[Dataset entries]
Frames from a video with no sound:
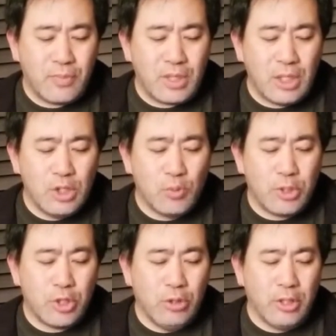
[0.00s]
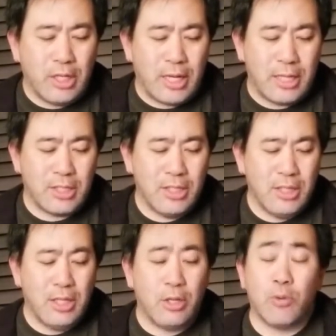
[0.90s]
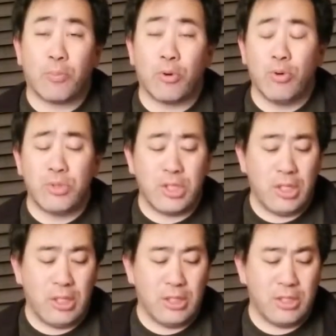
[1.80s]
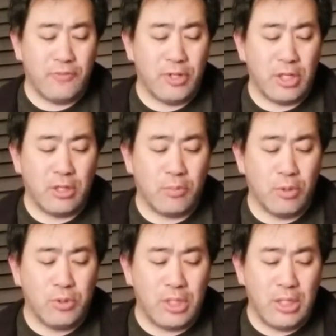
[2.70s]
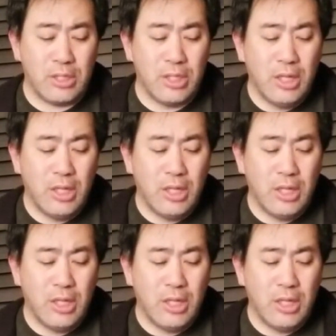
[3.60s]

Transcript: is what you're looking at. And the proteins, if you're taking the proteins,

## Description of the task:
Your answer must be an exact repeat of all the records, minus the pictures.

## Answer:
Frames from a video with no sound:
[0.00s]
[0.90s]
[1.80s]
[2.70s]
[3.60s]

Transcript: is what you're looking at. And the proteins, if you're taking the proteins,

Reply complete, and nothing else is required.